A large number of research papers cannot be reproduced. Reproducing Earth science model simulations is particularly hard, due to the difficulty of getting adequate computing power, downloading model input data, and configuring software environment. The cloud helps a lot with all those problems, but is still not ideal because you are essentially locked-in by a particular cloud vendor. We want to go one step further to make research projects reproducible everywhere. Containers can ensure exactly the same software environment everywhere, including your own machines, shared HPC clusters, and different cloud platforms. Thus you can easily combine cloud platforms with your already-invested local computing resources.
From a user's standpoint, a container behaves pretty much the same as a virtual machine (VM) that incorporates the entire operating system and software libraries. While VMs can incur a significant performance penalty because a new operating system needs to run inside the existing system, containers run on the native operating system and have negligible performance overhead.
Once your machine has container software installed, you can further install any complicated models like GCHP almost immediately. Single-node simulations are guaranteed to run correctly on different machines. (Multi-node MPI runs with containers are currently not very robust and might have system-specific issues.)
Docker is the most widely used container in the software world. The major use case is web applications but it is also used for scientific computing & data science (e.g. Jupyter Docker stacks, Anaconda Docker image) and deep learning (e.g. NVIDIA Docker). NCAR has a Docker-WRF image which might be the easiest way to start WRF.
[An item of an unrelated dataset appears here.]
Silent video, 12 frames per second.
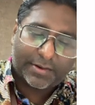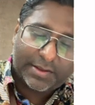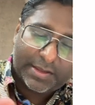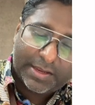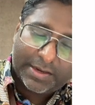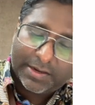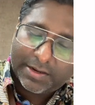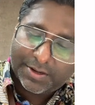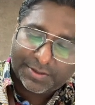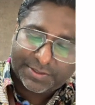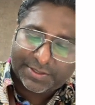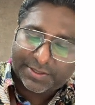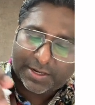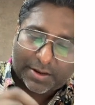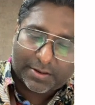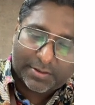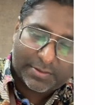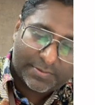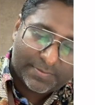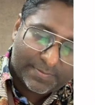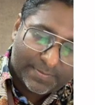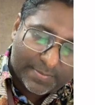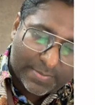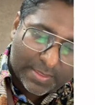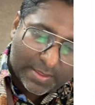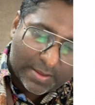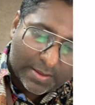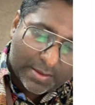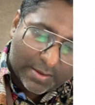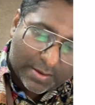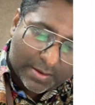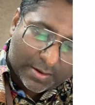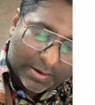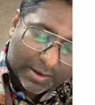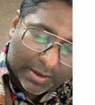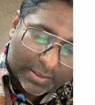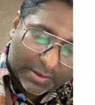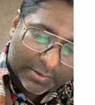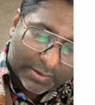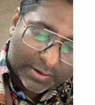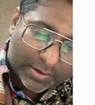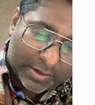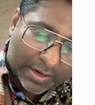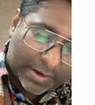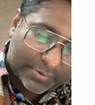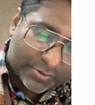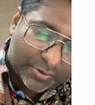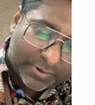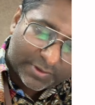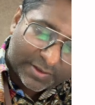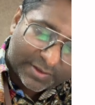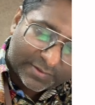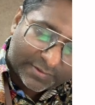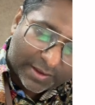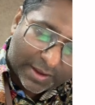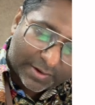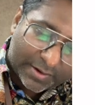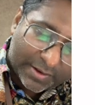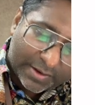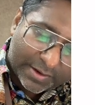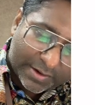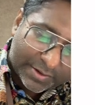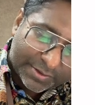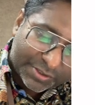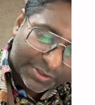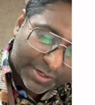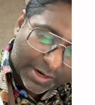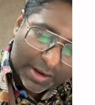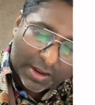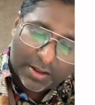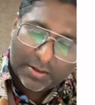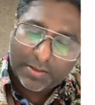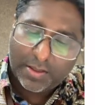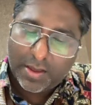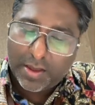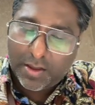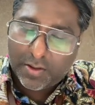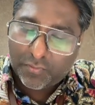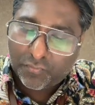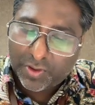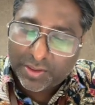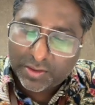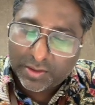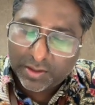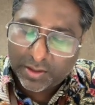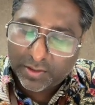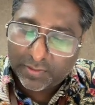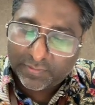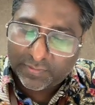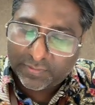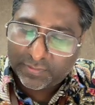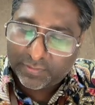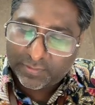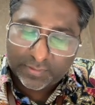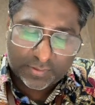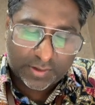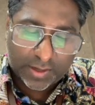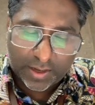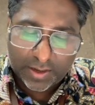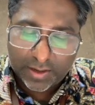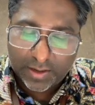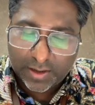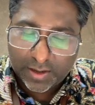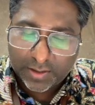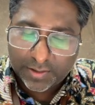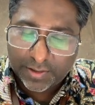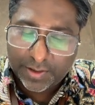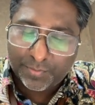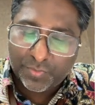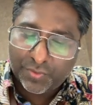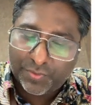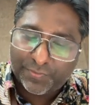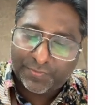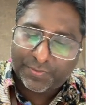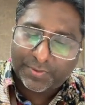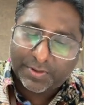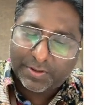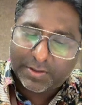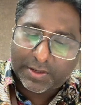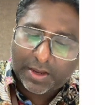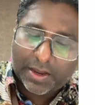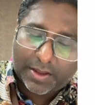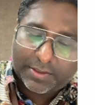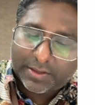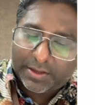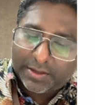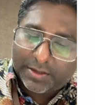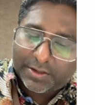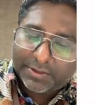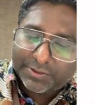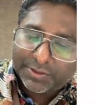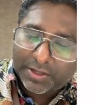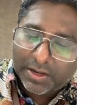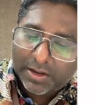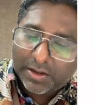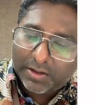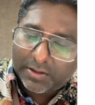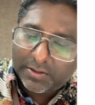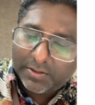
inner shell. Okay, the third electron is at inner shell, which is, okay, remove, okay, I think inner shell,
However, due to security reasons, there is almost no chance to get Docker installed on shared HPC clusters. Many HPC-oriented containers have been developed to address Docker's limitations:
- The Singularity container, originally developed by Lawrence Berkeley National Lab, is by far the most popular "HPC container". It is installed on many university clusters, such as Harvard's and Stanford's. Read this Singularity article for more information.
- The Charliecloud container, developed by Los Alamos National Lab. It is available on the NASA Pleiades cluster.
- The Shifter container, developed and used by NERSC.
- Inception, developed and used by NCAR.
- ...
More information can be found in the containers in HPC symposium.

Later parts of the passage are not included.